> Action item
Figure out how many lines in these records contain "video". Only the number belongs in the reply.

[Items listed in a dataset]
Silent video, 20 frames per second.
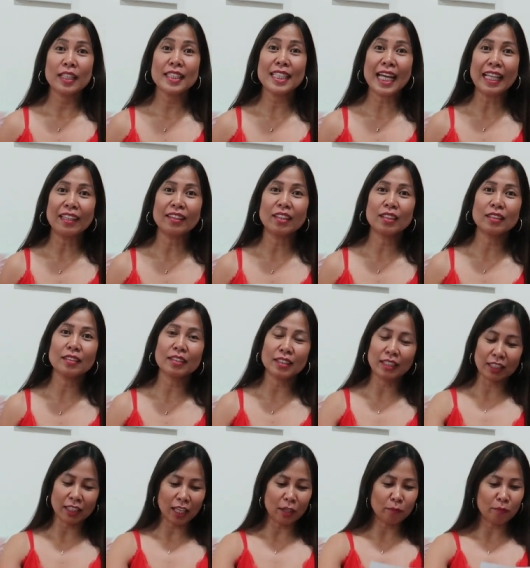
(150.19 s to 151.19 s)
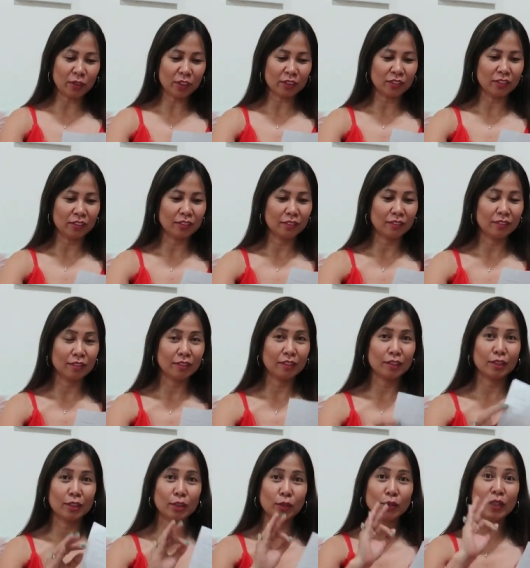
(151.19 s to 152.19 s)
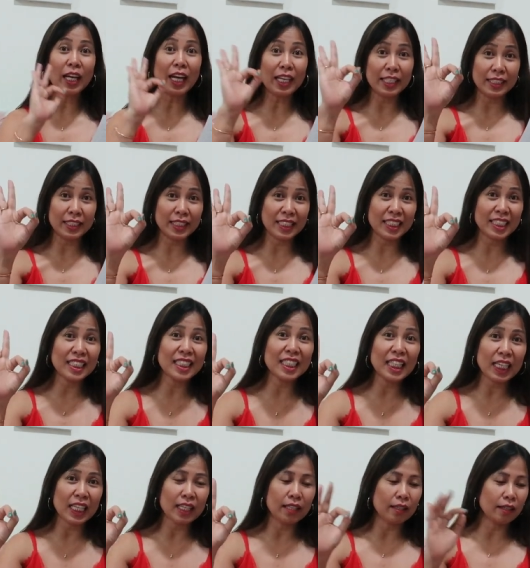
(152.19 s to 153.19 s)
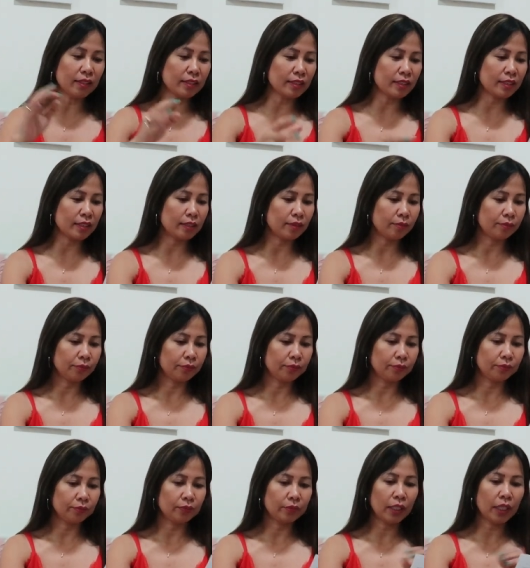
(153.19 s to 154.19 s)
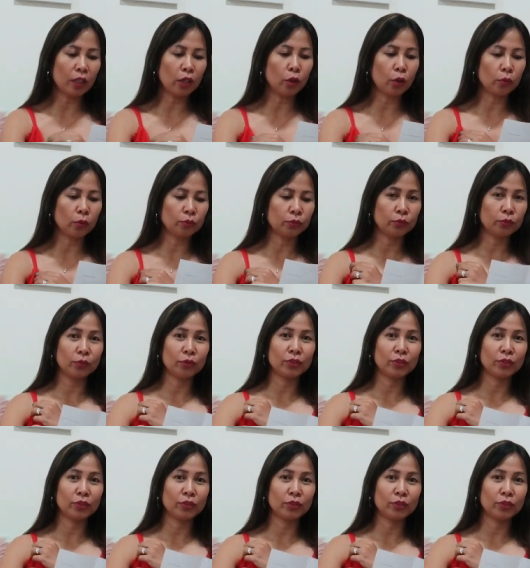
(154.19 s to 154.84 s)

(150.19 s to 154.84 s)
sandals that I bought so guys it's three years ago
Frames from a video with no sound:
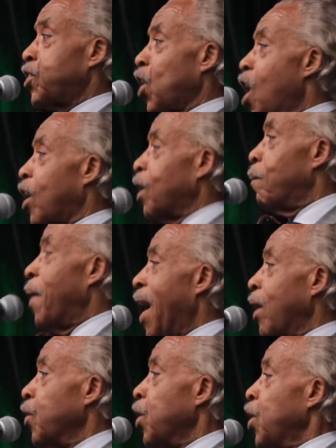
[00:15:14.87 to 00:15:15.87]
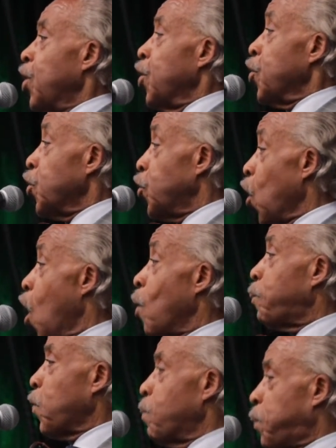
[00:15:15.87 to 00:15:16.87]
talk about your
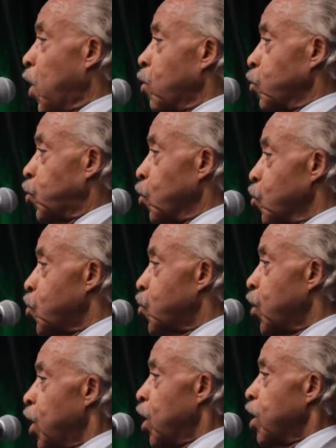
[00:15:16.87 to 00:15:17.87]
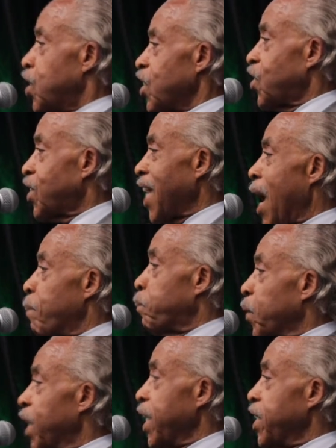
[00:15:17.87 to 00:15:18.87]
proposals to stop
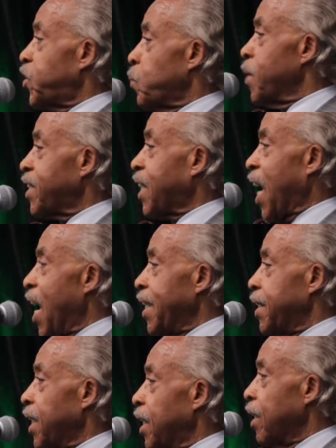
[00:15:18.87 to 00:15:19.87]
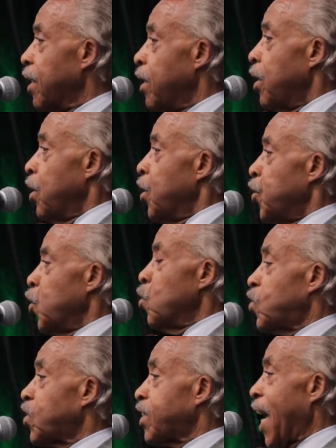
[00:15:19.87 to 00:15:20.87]
police misconduct?
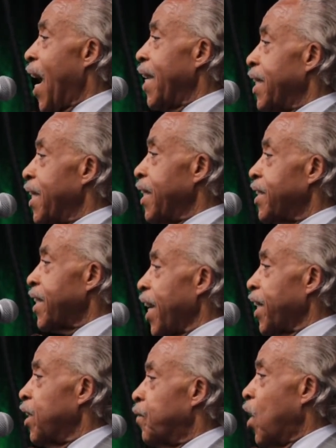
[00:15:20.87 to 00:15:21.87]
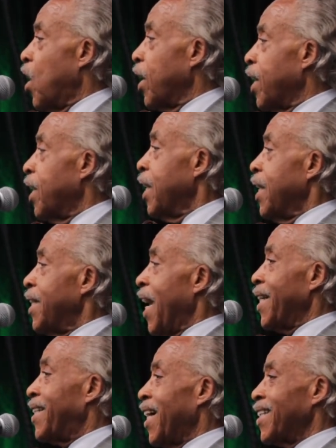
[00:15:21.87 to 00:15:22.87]
You signed an executive order
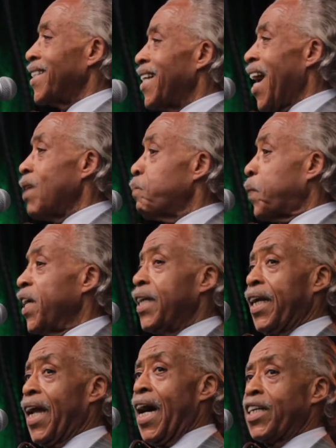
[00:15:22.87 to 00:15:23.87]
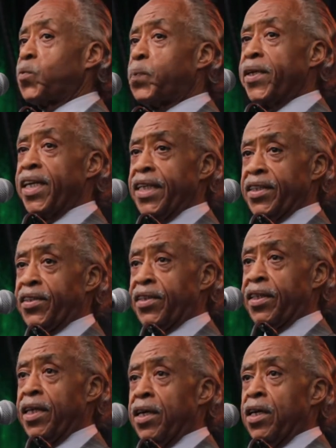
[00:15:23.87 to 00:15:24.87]
that does not penalize
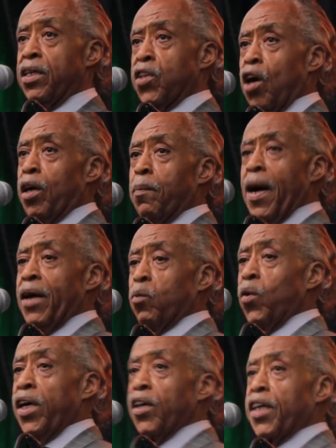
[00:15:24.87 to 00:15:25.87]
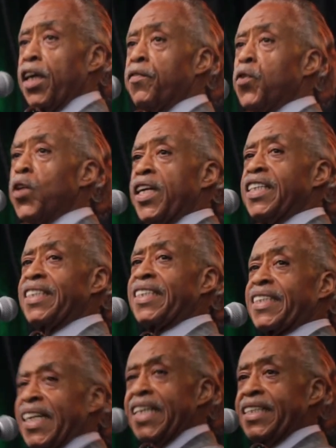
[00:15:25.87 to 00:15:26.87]
police. Talking about we'll give you an
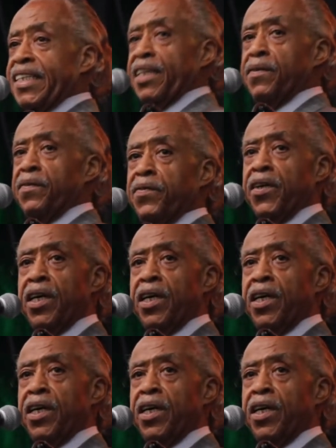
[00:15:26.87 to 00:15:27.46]
incentive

> Task solution
2